Article written by Avyakta Sing, Candidate Attorney, checked and released by Kyle Venter, Associate at Schindlers Attorneys.
24 February 2022
The Gauteng Department of Education (“the Respondent”) was Mr. Nhleko’s (“the Applicant”) employer. He referred a dispute to the Education Labour Relations Council (the “ELRC”) when his employment was terminated, stating that he was unfairly dismissed on December 6, 2013, for reasons unknown to the Applicant. The Applicant requested that the delay be condoned because the dispute was brought more than a year after his alleged unfair dismissal. In a judgement handed down on April 7, 2015, his request for condonation was subsequently denied. On June 27, 2018, the Applicant filed a statement of claim with the Labour Court, requesting that the condonation order be overturned and that he be compensated for his alleged unfair dismissal.
The Labour Court had to determine whether the Court had jurisdiction to preside over the matter. The Court was satisfied that it was in the interests of justice that condonation be granted. Fairness and justice require that jurisdiction be determined as soon as possible to protect both parties from incurring unnecessary costs. Condonation of the late filing of the notice of exception was granted.
The Respondent raised many exceptions to the Applicant’s claim. The first exception was that the Applicant failed to make the necessary averments for the relief of the annulment of the condonation order. The applicant was further informed that he had 6 weeks from the date of receipt of the order to approach the Labour Court if he wished to exercise his right to have the order set aside.
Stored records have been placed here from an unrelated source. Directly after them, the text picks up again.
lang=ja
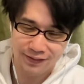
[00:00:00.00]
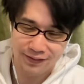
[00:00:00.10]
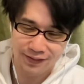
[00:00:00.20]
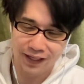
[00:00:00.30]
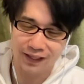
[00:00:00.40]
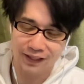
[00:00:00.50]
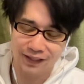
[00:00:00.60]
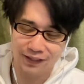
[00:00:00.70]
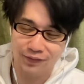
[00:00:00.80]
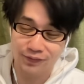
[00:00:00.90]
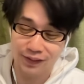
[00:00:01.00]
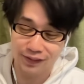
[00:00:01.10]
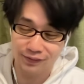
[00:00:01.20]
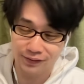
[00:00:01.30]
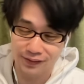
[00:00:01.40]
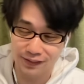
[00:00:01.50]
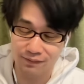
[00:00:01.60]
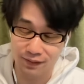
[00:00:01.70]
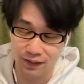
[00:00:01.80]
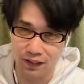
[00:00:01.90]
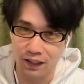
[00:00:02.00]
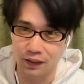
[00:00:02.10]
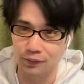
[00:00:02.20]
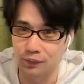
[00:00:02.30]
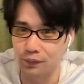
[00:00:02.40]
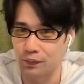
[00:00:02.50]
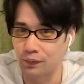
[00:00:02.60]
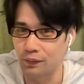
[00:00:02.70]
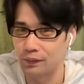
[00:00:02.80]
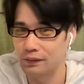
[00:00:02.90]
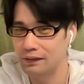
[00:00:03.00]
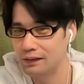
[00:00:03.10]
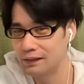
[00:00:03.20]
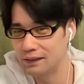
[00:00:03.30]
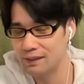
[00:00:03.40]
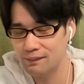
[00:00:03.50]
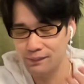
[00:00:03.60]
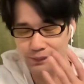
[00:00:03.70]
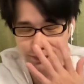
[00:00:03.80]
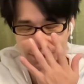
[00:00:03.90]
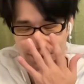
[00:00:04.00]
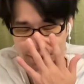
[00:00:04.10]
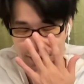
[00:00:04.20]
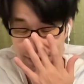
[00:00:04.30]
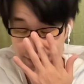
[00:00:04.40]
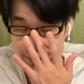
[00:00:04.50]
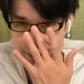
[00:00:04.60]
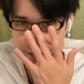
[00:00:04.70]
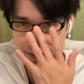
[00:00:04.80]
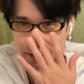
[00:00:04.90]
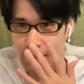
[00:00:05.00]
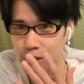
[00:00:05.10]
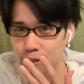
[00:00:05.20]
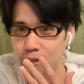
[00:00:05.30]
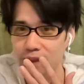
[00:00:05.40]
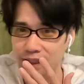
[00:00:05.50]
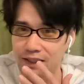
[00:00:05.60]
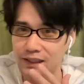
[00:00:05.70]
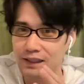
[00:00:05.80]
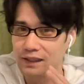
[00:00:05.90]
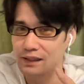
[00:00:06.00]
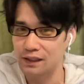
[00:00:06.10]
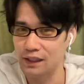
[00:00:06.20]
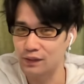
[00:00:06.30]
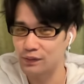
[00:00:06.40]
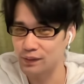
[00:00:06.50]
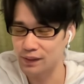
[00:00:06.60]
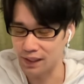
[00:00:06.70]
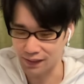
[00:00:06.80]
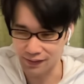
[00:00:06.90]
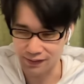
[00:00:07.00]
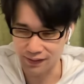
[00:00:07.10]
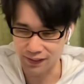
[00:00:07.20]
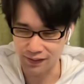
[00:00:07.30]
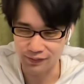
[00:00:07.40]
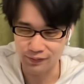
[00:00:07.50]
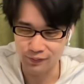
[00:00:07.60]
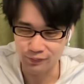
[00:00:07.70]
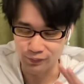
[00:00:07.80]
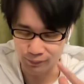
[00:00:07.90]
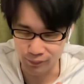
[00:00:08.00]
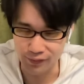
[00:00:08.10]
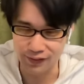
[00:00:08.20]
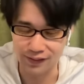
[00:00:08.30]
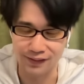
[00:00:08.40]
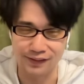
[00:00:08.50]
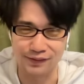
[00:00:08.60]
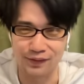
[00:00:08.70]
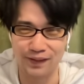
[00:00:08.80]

ああ、こんな簡単に2体目か。あのー、生放送でね、必死でね、ルムマ30回やって、ウボウギンやったんですよ。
The Applicant argued that the condonation order was defective. The Court referred to Section 145 (1) of the Labour Relations Act. This provision places an obligation on an alleging party to prove that an arbitration award, which also includes condonation orders, is defective to apply to the Labour Court to have the condonation order set aside. This exception was subsequently upheld.
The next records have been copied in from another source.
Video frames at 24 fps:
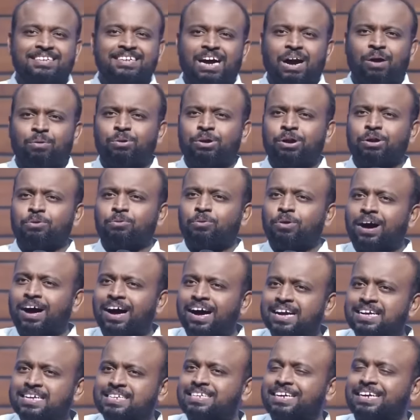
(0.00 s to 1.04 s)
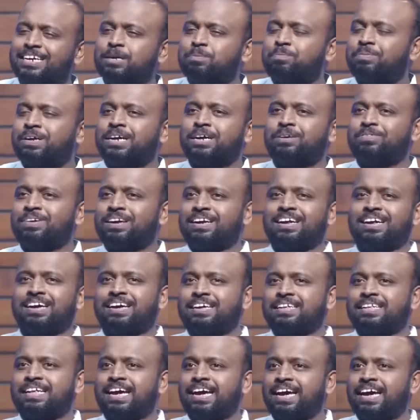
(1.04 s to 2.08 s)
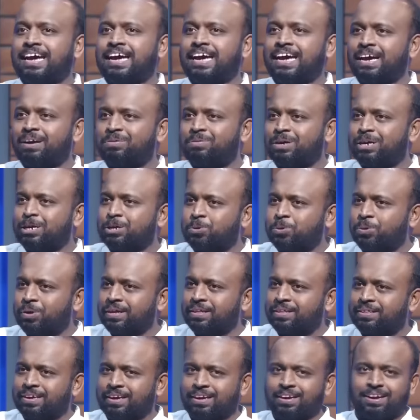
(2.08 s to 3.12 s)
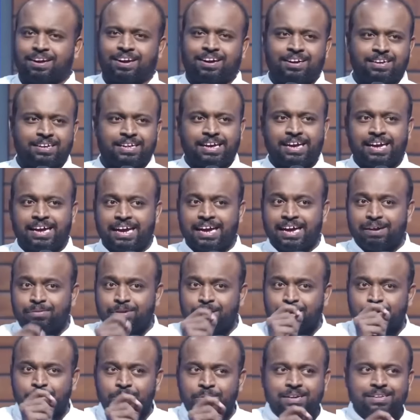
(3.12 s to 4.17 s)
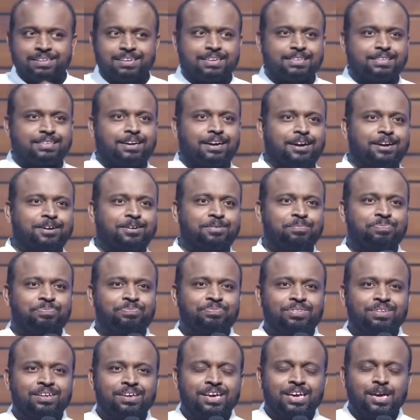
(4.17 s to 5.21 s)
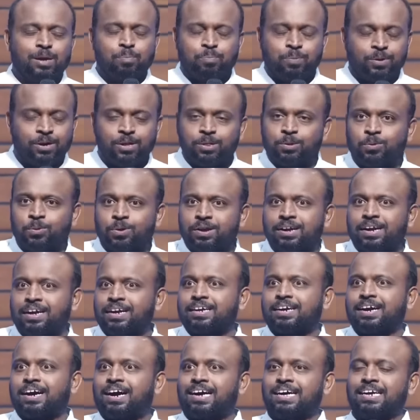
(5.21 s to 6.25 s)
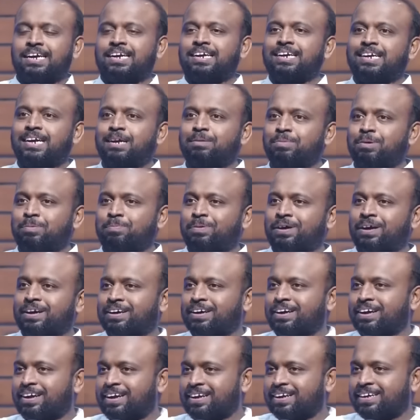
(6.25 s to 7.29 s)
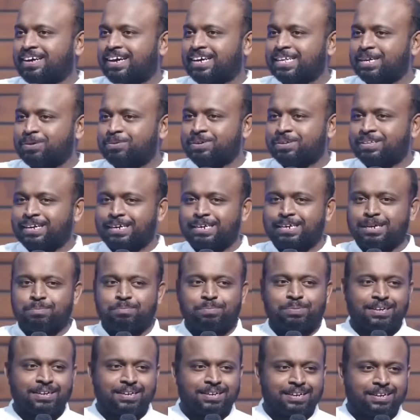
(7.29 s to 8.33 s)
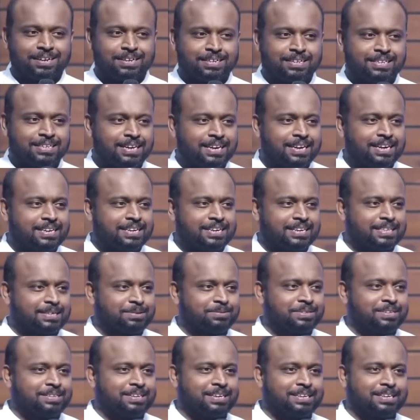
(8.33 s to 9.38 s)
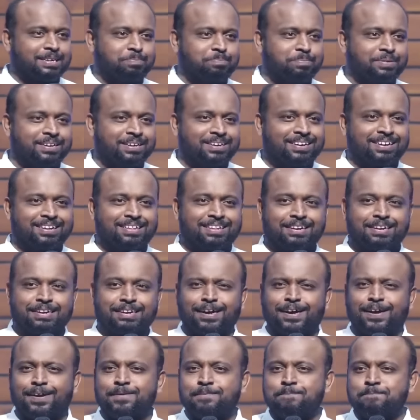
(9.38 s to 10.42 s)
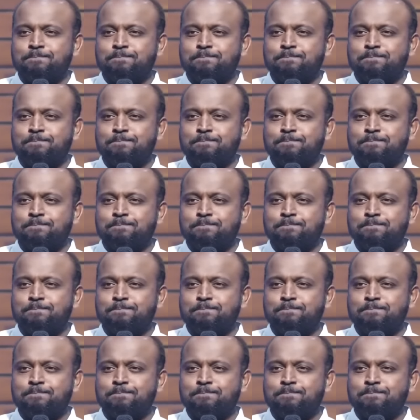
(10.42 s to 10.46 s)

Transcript: அவனுடைய வாய் செடுபடவில்லை தேவன் குறித்த நாள் தேவன் குறித்த ஸ்தானம் இப்பொழுது ஒரு நாள் காலையில் எழும்பி பார்க்கிறான் கதவு தட்டப்படுகிறது ஏன் கதவு தட்டப்படுகிறது என்றால்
The second exception raised was based on jurisdiction on the grounds that the Applicant failed to make averments which placed his dismissal dispute within the jurisdiction of the Labour Court. The dispute the Applicant referred in his statement of claim falls under the Commission for Conciliation Mediation and Arbitration (CCMA) or a bargaining council. This was upheld by the Labour Court.
The Respondent submitted that absence of jurisdiction over an unfair dismissal dispute, the Labour Court lacks the necessary jurisdiction to grant compensation sought by the Applicant. This exception is valid as any order for compensation must be preceded by a finding that the Applicant’s dismissal was unfair. The third exception was therefore upheld.
The Applicant had failed to plead sufficient facts to sustain the relief of compensation for being dismissed by the Respondent in a manner that is automatically unfair. In his statement of claim, the Applicant made no allegation that his dismissal was automatically unfair as envisaged in section 187 of the Labour Relations Act. This exception was also upheld.
The authority to hear a dispute is known as jurisdiction. The Applicant’s claim was dismissed since the exceptions upheld include one that the Labour Court lacked the necessary jurisdiction to adjudicate the matter before it. Moreover, the case raised the importance of addressing the right averments to prove unfair dismissal in the jurisdiction of the Labour Court. The Applicant’s dismissal was subsequently deemed fair.
This case raises the importance of raising the right averments to prove unfair dismissal in the jurisdiction of the Labour Court.